TASK ITEM:
Each record that follows must be given again without alteration.

TASK MATERIAL:
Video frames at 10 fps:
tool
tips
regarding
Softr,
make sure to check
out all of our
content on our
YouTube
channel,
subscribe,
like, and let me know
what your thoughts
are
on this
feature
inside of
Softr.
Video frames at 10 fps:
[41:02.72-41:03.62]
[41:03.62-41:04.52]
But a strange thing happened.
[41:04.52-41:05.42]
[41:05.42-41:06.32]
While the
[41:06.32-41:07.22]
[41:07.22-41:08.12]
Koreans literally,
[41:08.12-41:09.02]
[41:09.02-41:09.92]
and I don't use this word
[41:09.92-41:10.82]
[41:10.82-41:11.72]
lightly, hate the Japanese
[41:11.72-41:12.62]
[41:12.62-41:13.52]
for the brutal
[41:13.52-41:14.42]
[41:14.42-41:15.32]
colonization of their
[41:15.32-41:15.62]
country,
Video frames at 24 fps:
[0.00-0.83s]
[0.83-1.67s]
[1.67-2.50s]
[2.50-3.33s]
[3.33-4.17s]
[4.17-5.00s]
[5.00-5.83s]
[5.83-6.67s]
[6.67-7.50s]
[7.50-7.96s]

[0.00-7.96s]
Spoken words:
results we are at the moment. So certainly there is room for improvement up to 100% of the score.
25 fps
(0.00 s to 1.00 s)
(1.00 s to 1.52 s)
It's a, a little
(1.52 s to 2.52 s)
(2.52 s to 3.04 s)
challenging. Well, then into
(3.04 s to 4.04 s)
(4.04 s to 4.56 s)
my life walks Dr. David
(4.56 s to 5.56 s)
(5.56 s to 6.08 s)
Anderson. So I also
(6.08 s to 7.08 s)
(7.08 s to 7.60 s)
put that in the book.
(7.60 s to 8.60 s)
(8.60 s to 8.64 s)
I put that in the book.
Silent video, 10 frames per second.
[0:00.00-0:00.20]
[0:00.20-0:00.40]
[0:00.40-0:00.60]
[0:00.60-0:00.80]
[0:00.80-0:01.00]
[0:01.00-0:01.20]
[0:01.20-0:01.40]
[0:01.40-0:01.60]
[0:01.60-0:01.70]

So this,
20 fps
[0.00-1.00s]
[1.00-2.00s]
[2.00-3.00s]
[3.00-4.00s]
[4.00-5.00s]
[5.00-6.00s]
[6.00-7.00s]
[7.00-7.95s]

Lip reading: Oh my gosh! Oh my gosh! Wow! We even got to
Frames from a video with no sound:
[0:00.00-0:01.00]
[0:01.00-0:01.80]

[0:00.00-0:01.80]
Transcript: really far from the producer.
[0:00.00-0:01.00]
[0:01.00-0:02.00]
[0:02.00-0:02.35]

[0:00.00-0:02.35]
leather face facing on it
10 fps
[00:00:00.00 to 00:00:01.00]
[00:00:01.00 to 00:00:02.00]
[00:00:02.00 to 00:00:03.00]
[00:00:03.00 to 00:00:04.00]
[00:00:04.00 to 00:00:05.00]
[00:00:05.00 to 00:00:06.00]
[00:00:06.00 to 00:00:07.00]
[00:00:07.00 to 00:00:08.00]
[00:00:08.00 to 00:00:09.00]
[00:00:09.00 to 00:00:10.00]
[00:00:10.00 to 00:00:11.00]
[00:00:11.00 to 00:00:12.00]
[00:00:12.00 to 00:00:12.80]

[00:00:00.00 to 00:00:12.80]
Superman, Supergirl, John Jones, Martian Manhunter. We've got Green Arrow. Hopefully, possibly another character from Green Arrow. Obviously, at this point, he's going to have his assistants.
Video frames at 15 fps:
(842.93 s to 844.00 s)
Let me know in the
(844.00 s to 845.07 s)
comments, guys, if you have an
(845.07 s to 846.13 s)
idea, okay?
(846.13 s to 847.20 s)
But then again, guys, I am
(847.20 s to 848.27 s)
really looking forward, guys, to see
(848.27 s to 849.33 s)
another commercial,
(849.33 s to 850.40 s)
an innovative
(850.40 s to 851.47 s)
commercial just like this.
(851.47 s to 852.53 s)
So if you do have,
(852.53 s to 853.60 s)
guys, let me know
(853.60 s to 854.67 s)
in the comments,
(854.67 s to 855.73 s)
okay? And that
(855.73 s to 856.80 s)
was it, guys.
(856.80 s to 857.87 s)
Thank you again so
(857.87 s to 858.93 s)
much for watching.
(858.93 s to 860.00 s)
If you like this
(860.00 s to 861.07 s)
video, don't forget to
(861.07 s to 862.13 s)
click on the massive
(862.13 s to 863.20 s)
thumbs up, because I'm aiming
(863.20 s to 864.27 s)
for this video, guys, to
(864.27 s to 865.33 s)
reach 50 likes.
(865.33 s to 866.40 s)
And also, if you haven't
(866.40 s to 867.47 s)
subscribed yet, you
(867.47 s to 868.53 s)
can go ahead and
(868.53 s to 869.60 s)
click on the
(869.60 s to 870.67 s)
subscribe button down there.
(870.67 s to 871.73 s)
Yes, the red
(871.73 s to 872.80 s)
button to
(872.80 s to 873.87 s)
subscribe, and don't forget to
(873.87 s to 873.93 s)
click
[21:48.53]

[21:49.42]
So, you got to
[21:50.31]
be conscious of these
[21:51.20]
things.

RESPONSE BELOW:
Video frames at 10 fps:
tool
tips
regarding
Softr,
make sure to check
out all of our
content on our
YouTube
channel,
subscribe,
like, and let me know
what your thoughts
are
on this
feature
inside of
Softr.
Video frames at 10 fps:
[41:02.72-41:03.62]
[41:03.62-41:04.52]
But a strange thing happened.
[41:04.52-41:05.42]
[41:05.42-41:06.32]
While the
[41:06.32-41:07.22]
[41:07.22-41:08.12]
Koreans literally,
[41:08.12-41:09.02]
[41:09.02-41:09.92]
and I don't use this word
[41:09.92-41:10.82]
[41:10.82-41:11.72]
lightly, hate the Japanese
[41:11.72-41:12.62]
[41:12.62-41:13.52]
for the brutal
[41:13.52-41:14.42]
[41:14.42-41:15.32]
colonization of their
[41:15.32-41:15.62]
country,
Video frames at 24 fps:
[0.00-0.83s]
[0.83-1.67s]
[1.67-2.50s]
[2.50-3.33s]
[3.33-4.17s]
[4.17-5.00s]
[5.00-5.83s]
[5.83-6.67s]
[6.67-7.50s]
[7.50-7.96s]

[0.00-7.96s]
Spoken words:
results we are at the moment. So certainly there is room for improvement up to 100% of the score.
25 fps
(0.00 s to 1.00 s)
(1.00 s to 1.52 s)
It's a, a little
(1.52 s to 2.52 s)
(2.52 s to 3.04 s)
challenging. Well, then into
(3.04 s to 4.04 s)
(4.04 s to 4.56 s)
my life walks Dr. David
(4.56 s to 5.56 s)
(5.56 s to 6.08 s)
Anderson. So I also
(6.08 s to 7.08 s)
(7.08 s to 7.60 s)
put that in the book.
(7.60 s to 8.60 s)
(8.60 s to 8.64 s)
I put that in the book.
Silent video, 10 frames per second.
[0:00.00-0:00.20]
[0:00.20-0:00.40]
[0:00.40-0:00.60]
[0:00.60-0:00.80]
[0:00.80-0:01.00]
[0:01.00-0:01.20]
[0:01.20-0:01.40]
[0:01.40-0:01.60]
[0:01.60-0:01.70]

So this,
20 fps
[0.00-1.00s]
[1.00-2.00s]
[2.00-3.00s]
[3.00-4.00s]
[4.00-5.00s]
[5.00-6.00s]
[6.00-7.00s]
[7.00-7.95s]

Lip reading: Oh my gosh! Oh my gosh! Wow! We even got to
Frames from a video with no sound:
[0:00.00-0:01.00]
[0:01.00-0:01.80]

[0:00.00-0:01.80]
Transcript: really far from the producer.
[0:00.00-0:01.00]
[0:01.00-0:02.00]
[0:02.00-0:02.35]

[0:00.00-0:02.35]
leather face facing on it
10 fps
[00:00:00.00 to 00:00:01.00]
[00:00:01.00 to 00:00:02.00]
[00:00:02.00 to 00:00:03.00]
[00:00:03.00 to 00:00:04.00]
[00:00:04.00 to 00:00:05.00]
[00:00:05.00 to 00:00:06.00]
[00:00:06.00 to 00:00:07.00]
[00:00:07.00 to 00:00:08.00]
[00:00:08.00 to 00:00:09.00]
[00:00:09.00 to 00:00:10.00]
[00:00:10.00 to 00:00:11.00]
[00:00:11.00 to 00:00:12.00]
[00:00:12.00 to 00:00:12.80]

[00:00:00.00 to 00:00:12.80]
Superman, Supergirl, John Jones, Martian Manhunter. We've got Green Arrow. Hopefully, possibly another character from Green Arrow. Obviously, at this point, he's going to have his assistants.
Video frames at 15 fps:
(842.93 s to 844.00 s)
Let me know in the
(844.00 s to 845.07 s)
comments, guys, if you have an
(845.07 s to 846.13 s)
idea, okay?
(846.13 s to 847.20 s)
But then again, guys, I am
(847.20 s to 848.27 s)
really looking forward, guys, to see
(848.27 s to 849.33 s)
another commercial,
(849.33 s to 850.40 s)
an innovative
(850.40 s to 851.47 s)
commercial just like this.
(851.47 s to 852.53 s)
So if you do have,
(852.53 s to 853.60 s)
guys, let me know
(853.60 s to 854.67 s)
in the comments,
(854.67 s to 855.73 s)
okay? And that
(855.73 s to 856.80 s)
was it, guys.
(856.80 s to 857.87 s)
Thank you again so
(857.87 s to 858.93 s)
much for watching.
(858.93 s to 860.00 s)
If you like this
(860.00 s to 861.07 s)
video, don't forget to
(861.07 s to 862.13 s)
click on the massive
(862.13 s to 863.20 s)
thumbs up, because I'm aiming
(863.20 s to 864.27 s)
for this video, guys, to
(864.27 s to 865.33 s)
reach 50 likes.
(865.33 s to 866.40 s)
And also, if you haven't
(866.40 s to 867.47 s)
subscribed yet, you
(867.47 s to 868.53 s)
can go ahead and
(868.53 s to 869.60 s)
click on the
(869.60 s to 870.67 s)
subscribe button down there.
(870.67 s to 871.73 s)
Yes, the red
(871.73 s to 872.80 s)
button to
(872.80 s to 873.87 s)
subscribe, and don't forget to
(873.87 s to 873.93 s)
click
[21:48.53]

[21:49.42]
So, you got to
[21:50.31]
be conscious of these
[21:51.20]
things.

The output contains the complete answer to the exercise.